La Tunisie vient d’échouer à placer un des siens à la tête d’une organisation régionale : l’Union des radiodiffuseurs des Etats Arabes ( ASBU ). Pourtant, comme en décembre 2012, pour le cas de l’ALECSO, le poste devait échoir à un Tunisien. Et jamais deux sans trois : cet échec fait suite à celui essuyé, en décembre 2013, au niveau de l’OCI.
C’est pour ainsi dire l’histoire d’un échec annoncé. Tout le monde savait dans le cercle des radiodiffuseurs arabes que le candidat de la Tunisie au poste de Directeur Général de l’ ASBU n’avait que peu de chances d’être élu.
Et les prévisions des uns et des autres se sont confirmées, le 9 décembre 2014, lorsque les délégués des radios et télévisions arabes, réunis dans le cadre de l’Assemblée générale de cette union, à Koweït-city, sont passés au vote. Rachid Khechana a obtenu seulement quatre voix face à son concurrent soudanais Abderahim Souleyman (sept voix), du reste directeur du département technique de l’ ASBU, organisation qu’il a intégrée en 1981.
Pourquoi? Trois raisons expliquent au moins cet échec. Car le poste échoit d’habitude à un Tunisien: la Tunisie est le pays qui accueille cette institution de la Ligue des États arabes.
La Tunisie a présenté son candidat assez tard
Premièrement, une certaine inefficacité de la diplomatie tunisienne qui n’est pas à son premier camouflet depuis la révolution du 14 janvier 2011. Souvenez-vous la Tunisie a échoué, en décembre 2012, sur l’autel de l’ALECSO (Organisation arabe de l’éducation, de la culture et de la science). Les délégués arabes avaient préféré le Koweïtien Abdallah Hamad Mouharab à Abdelatif Abid, ancien ministre de l’Education du gouvernement de la Troïka. Là aussi le poste devait échoir à un Tunisien. Le sortant était Mohamed Aziz Ben Achour. Qui a remplacé, à son tour, le Tunisien Mongi Bousnina.

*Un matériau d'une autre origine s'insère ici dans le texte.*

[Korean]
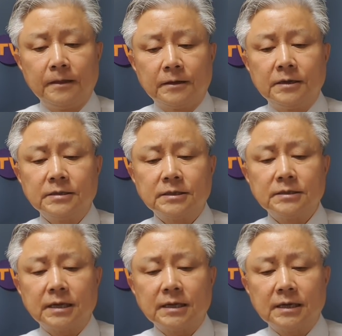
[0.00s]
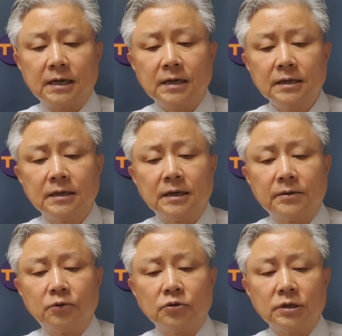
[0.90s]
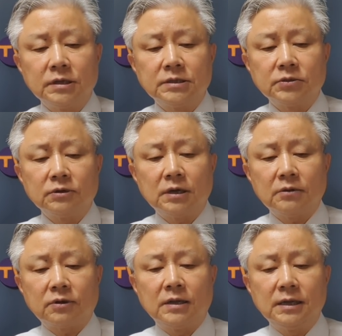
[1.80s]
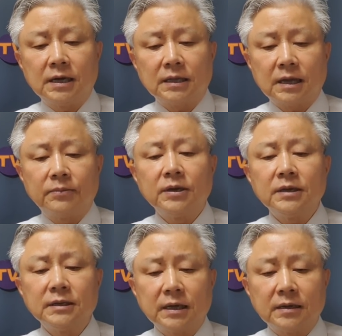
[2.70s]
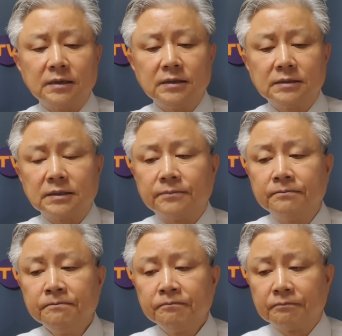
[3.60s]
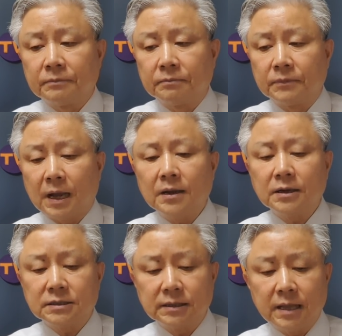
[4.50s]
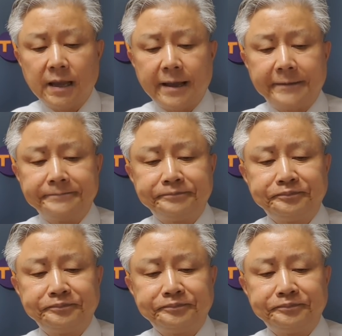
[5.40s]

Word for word: 그래서 자기가 어, 모든 일정과 관리하겠다 뭐 이런 이야기를 지금 음, 한 것인데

Triste décidément ce mois de décembre. Puisqu’en décembre 2013, le candidat de la Tunisie, Abdallah Triki, alors secrétaire d’Etat aux Affaires arabes et africaines, n’est pas choisi pour le poste de secrétaire général adjoint de l’OCI (Organisation de la conférence islamique), qui se réunissait, en Guinée Conakry, dans le cadre de sa 40ème conférence.
La diplomatie tunisienne, qui a été ces dernières années traversée par des crises internes, n’avait-elle pas fait correctement son travail de lobbying ? Certains le pensent. Et donnent pour preuve le fait que la Tunisie a présenté assez tard- en avril 2014- la candidature de Rachid Khechana. Les autres pays ayant présenté des candidats (la Jordanie, le Soudan et le Yémen) bien plus tôt : en 2013. Et entamé un travail en vue de mobiliser l’adhésion des pays arabes autour de leur candidat.

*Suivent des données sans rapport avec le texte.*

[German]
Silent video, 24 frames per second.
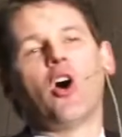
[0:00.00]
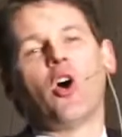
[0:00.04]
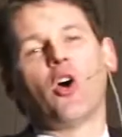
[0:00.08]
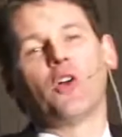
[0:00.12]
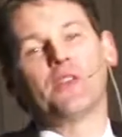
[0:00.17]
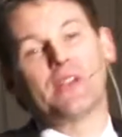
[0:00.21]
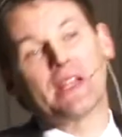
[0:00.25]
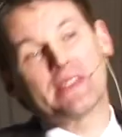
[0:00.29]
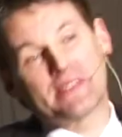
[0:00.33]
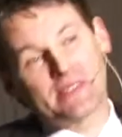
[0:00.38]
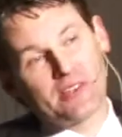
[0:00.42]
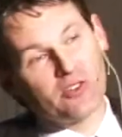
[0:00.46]
Und
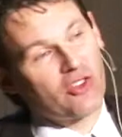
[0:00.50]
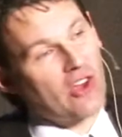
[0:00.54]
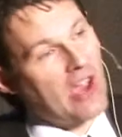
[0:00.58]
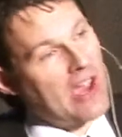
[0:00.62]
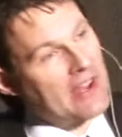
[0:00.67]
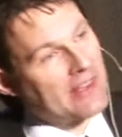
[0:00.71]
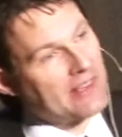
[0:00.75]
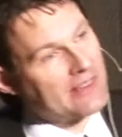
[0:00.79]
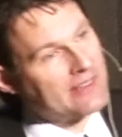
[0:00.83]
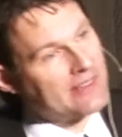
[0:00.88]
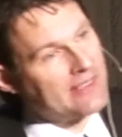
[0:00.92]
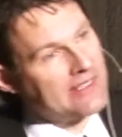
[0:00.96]
jetzt
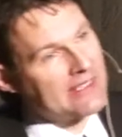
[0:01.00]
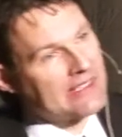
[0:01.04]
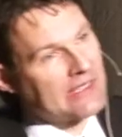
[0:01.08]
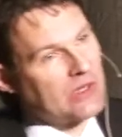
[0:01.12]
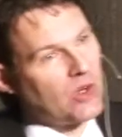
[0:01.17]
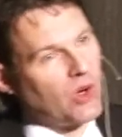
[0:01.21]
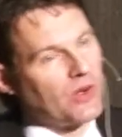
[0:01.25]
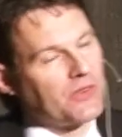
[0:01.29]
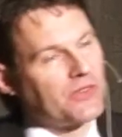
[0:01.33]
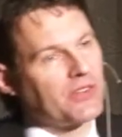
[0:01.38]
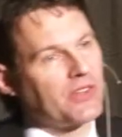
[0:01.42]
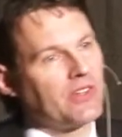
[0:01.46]
entscheidet sich
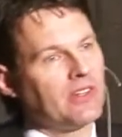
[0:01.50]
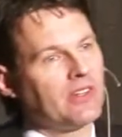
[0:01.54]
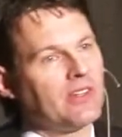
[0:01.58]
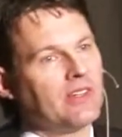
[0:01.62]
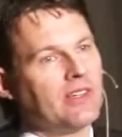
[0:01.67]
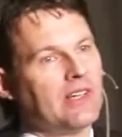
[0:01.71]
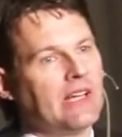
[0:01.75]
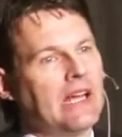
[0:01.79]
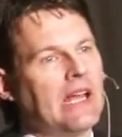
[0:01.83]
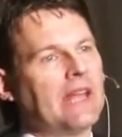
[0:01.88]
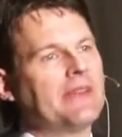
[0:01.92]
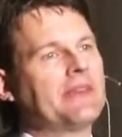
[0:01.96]
Gott,
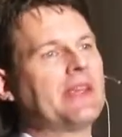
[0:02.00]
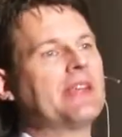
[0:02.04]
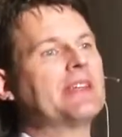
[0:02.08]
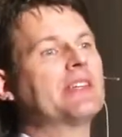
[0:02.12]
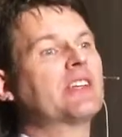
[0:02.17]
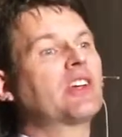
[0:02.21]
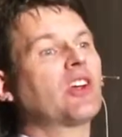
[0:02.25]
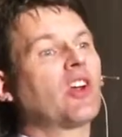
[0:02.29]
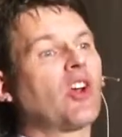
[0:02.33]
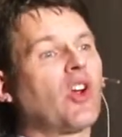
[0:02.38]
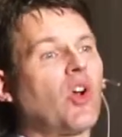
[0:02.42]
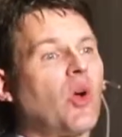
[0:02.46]
den
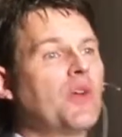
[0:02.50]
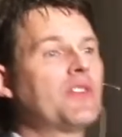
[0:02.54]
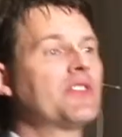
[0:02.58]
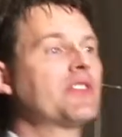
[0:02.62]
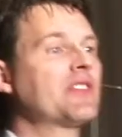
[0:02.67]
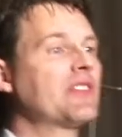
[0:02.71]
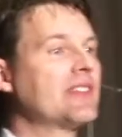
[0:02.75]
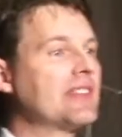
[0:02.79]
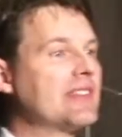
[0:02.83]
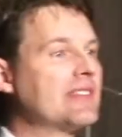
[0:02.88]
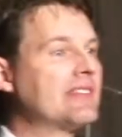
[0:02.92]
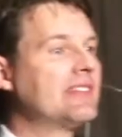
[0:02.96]

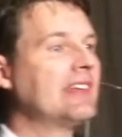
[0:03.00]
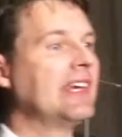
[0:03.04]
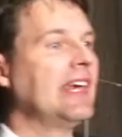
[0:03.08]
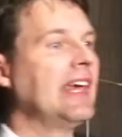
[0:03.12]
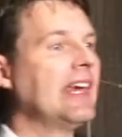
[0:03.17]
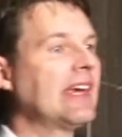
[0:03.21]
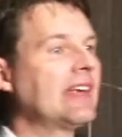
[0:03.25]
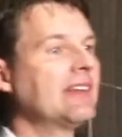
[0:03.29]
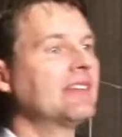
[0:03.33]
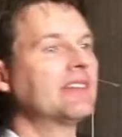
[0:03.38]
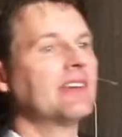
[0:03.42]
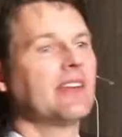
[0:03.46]
größten
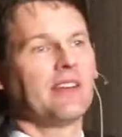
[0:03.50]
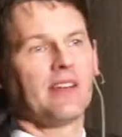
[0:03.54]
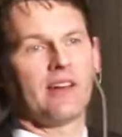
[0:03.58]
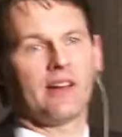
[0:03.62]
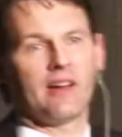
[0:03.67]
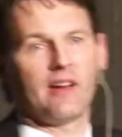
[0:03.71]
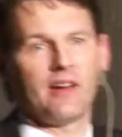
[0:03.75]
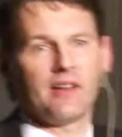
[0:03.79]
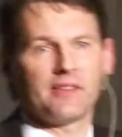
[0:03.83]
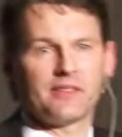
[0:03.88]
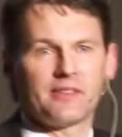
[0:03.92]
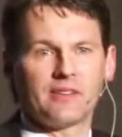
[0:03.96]
Segen, den
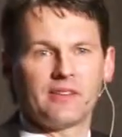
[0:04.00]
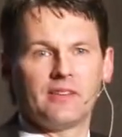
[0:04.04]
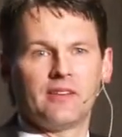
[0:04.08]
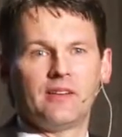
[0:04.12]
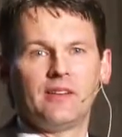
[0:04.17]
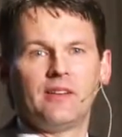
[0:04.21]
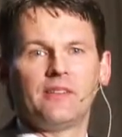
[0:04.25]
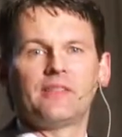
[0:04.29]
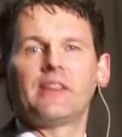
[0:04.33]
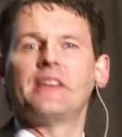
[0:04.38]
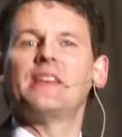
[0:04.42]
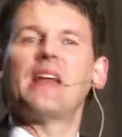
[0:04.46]
er hat,
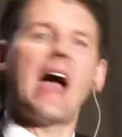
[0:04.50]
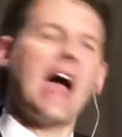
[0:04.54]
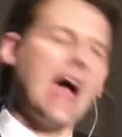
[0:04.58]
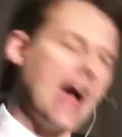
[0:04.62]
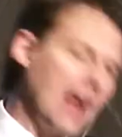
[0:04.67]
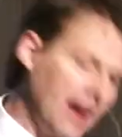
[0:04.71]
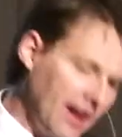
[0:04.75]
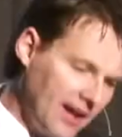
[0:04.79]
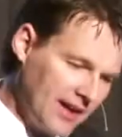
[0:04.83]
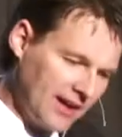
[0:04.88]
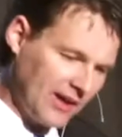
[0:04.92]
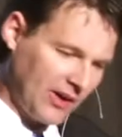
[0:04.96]
den
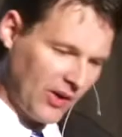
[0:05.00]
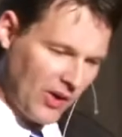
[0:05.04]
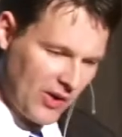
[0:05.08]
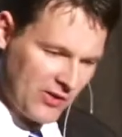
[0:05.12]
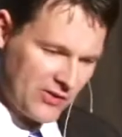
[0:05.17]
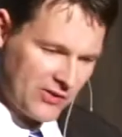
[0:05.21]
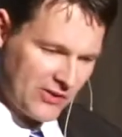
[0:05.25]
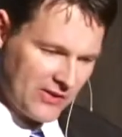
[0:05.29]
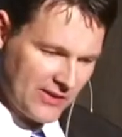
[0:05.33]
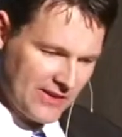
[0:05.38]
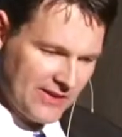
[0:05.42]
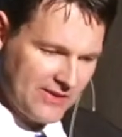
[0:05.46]

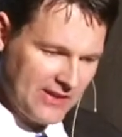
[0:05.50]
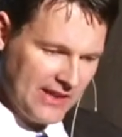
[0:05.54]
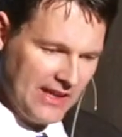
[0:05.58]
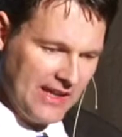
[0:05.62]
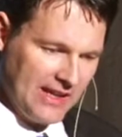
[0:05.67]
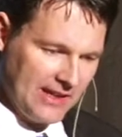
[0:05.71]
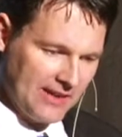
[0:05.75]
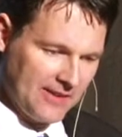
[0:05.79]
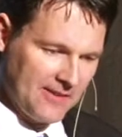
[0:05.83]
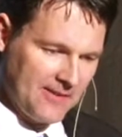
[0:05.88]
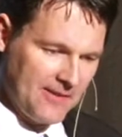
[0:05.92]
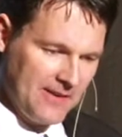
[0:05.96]
allergrößten
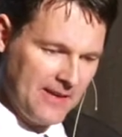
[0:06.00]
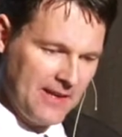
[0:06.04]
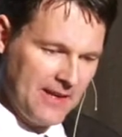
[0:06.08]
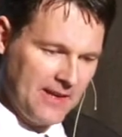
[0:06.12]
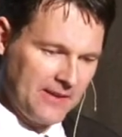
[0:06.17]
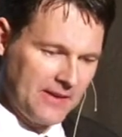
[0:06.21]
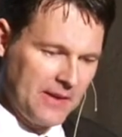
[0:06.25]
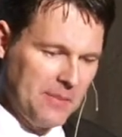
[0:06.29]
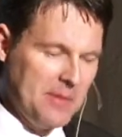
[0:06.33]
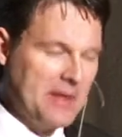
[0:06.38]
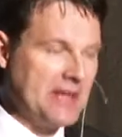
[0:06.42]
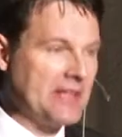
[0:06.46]
Segen,
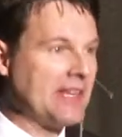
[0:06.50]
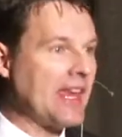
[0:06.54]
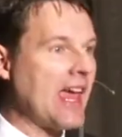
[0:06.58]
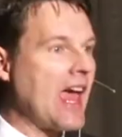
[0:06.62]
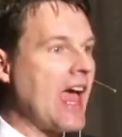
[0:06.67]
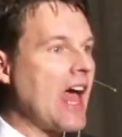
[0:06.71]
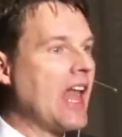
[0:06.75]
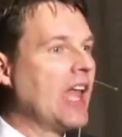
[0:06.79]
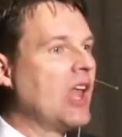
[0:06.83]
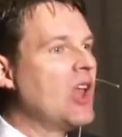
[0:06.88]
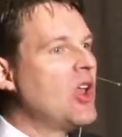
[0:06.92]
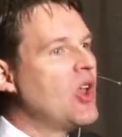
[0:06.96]
nämlich die
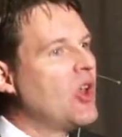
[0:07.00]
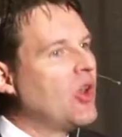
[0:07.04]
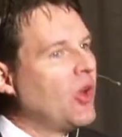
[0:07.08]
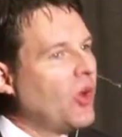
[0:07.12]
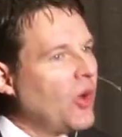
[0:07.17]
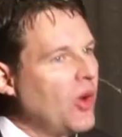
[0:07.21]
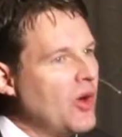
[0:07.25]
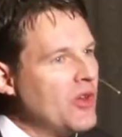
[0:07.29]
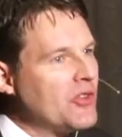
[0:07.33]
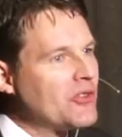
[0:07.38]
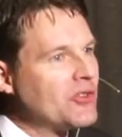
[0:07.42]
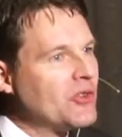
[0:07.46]

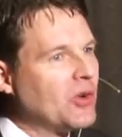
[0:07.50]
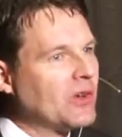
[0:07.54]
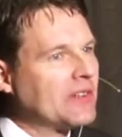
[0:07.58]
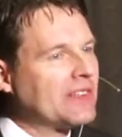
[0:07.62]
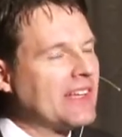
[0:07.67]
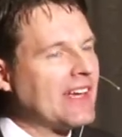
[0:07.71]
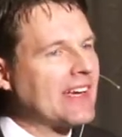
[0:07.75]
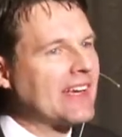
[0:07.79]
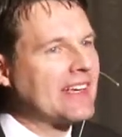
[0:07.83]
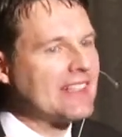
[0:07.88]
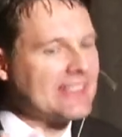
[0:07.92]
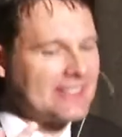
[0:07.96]
Erlösung
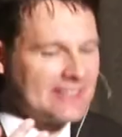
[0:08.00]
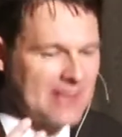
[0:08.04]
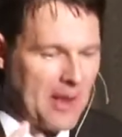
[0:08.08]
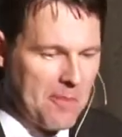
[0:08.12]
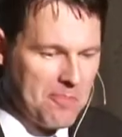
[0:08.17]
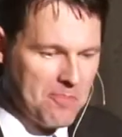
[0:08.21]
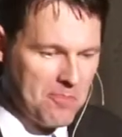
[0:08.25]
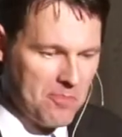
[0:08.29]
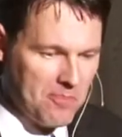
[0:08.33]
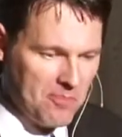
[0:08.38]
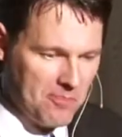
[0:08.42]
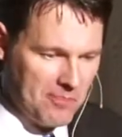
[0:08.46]
der
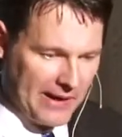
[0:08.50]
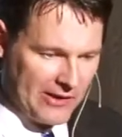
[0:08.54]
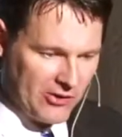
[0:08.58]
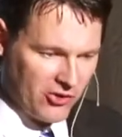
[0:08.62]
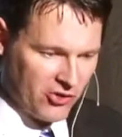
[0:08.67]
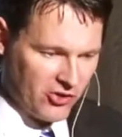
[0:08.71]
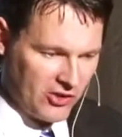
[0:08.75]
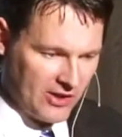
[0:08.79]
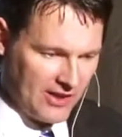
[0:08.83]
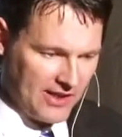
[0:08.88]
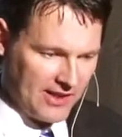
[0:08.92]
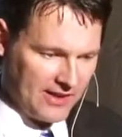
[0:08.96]
gesamten
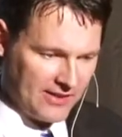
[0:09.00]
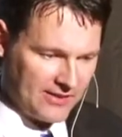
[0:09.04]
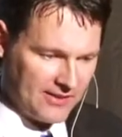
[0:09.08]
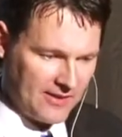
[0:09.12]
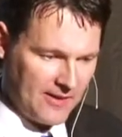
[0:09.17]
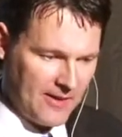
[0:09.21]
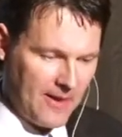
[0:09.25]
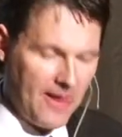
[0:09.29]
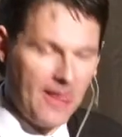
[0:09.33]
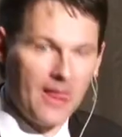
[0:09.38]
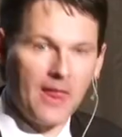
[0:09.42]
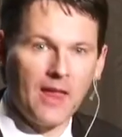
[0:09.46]
Menschheit
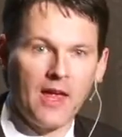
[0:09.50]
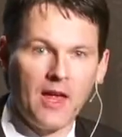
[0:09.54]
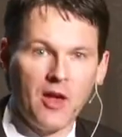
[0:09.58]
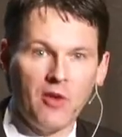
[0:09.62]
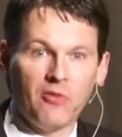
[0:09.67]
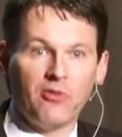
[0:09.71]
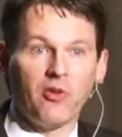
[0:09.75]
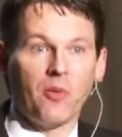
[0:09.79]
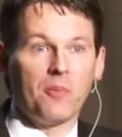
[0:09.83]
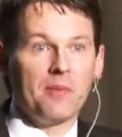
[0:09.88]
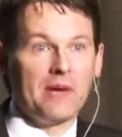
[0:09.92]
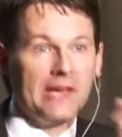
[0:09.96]

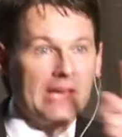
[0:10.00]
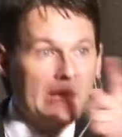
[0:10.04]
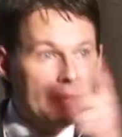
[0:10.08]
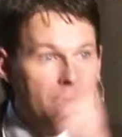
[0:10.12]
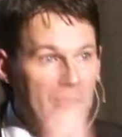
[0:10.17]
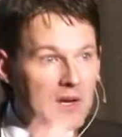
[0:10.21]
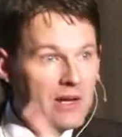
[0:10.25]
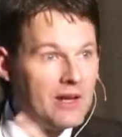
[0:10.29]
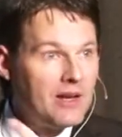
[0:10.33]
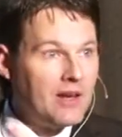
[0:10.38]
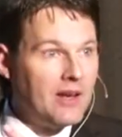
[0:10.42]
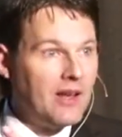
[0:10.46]
vom
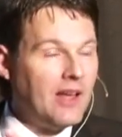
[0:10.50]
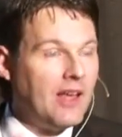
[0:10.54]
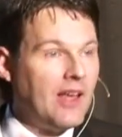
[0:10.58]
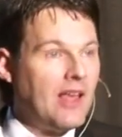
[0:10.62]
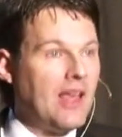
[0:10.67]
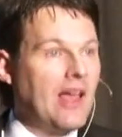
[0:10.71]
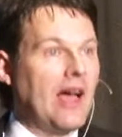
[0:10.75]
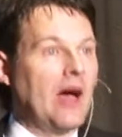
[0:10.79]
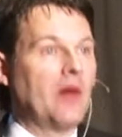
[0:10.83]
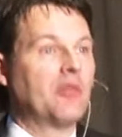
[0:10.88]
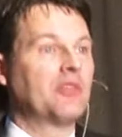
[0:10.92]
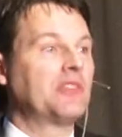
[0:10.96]
Himmel
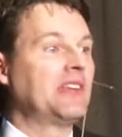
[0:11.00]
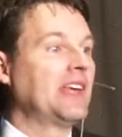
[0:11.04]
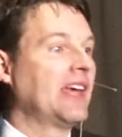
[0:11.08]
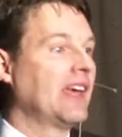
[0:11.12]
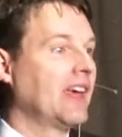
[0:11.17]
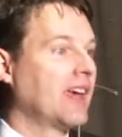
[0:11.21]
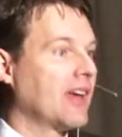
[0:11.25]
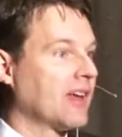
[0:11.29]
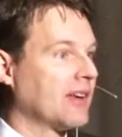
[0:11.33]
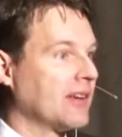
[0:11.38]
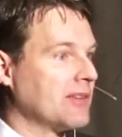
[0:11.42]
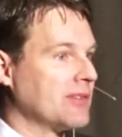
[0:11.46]
auf die
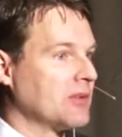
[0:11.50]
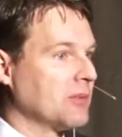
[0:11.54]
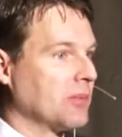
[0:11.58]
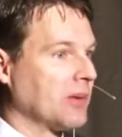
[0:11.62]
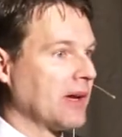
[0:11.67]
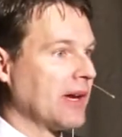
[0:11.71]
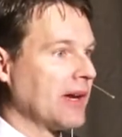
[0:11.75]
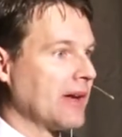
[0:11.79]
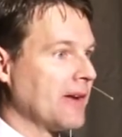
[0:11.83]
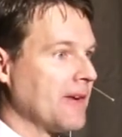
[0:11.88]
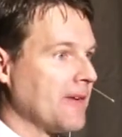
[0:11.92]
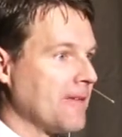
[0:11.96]
Erde zu
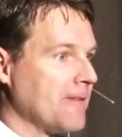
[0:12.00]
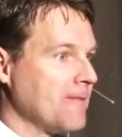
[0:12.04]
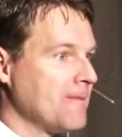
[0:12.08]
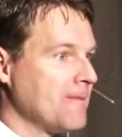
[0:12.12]
bringen.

Un candidat qui ne sort pas du « sérail »
Deuxièmement, nombre de pays arabes n’ont pas montré beaucoup d’entrain dans le soutien à un candidat tunisien. Cela serait-il en rapport avec cette image d’une Tunisie berceau de ce Printemps arabe, événement qui n’est pas aujourd’hui toujours en odeur de sainteté dans des contrées arabes ? Ne craigne-t-on pas que ce candidat vienne développer des thématiques comme la télévision publique et la bonne gouvernance ? Des thématiques que tout le monde approuve en public, mais ne défend pas, du moins avec la même âpreté, en coulisses.
Troisièmement, le candidat lui-même. On s’accorde à dire que la Tunisie n’a pas fait le bon choix. Fallait-il choisir un candidat qui ne sort pas du « sérail » : le club des radiodiffuseurs publics arabes ? Qui plus est n’a jamais, contrairement à ces prédécesseurs tunisiens, Abderraouf Basti, Abdelhafidh Herguem et Slaheddine Maoui, dirigé un média audiovisuel.
Le fait que Rachid Khechana ait travaillé à la chaîne qatarie Al Jazeera a-t-il joué contre lui ? On sait là aussi que cette chaîne n’est pas en odeur de sainteté dans des capitales arabes. Le comportement de celle-ci est pour beaucoup dans la crise entre le Qatar, d’une part, et l’Arabie Saoudite, les Emirats Arabes Unis et le Bahreïn notamment, d’autre part ; une crise à l’heure de laquelle a vécu le Conseil de coopération du Golfe une bonne partie de l’année en cours.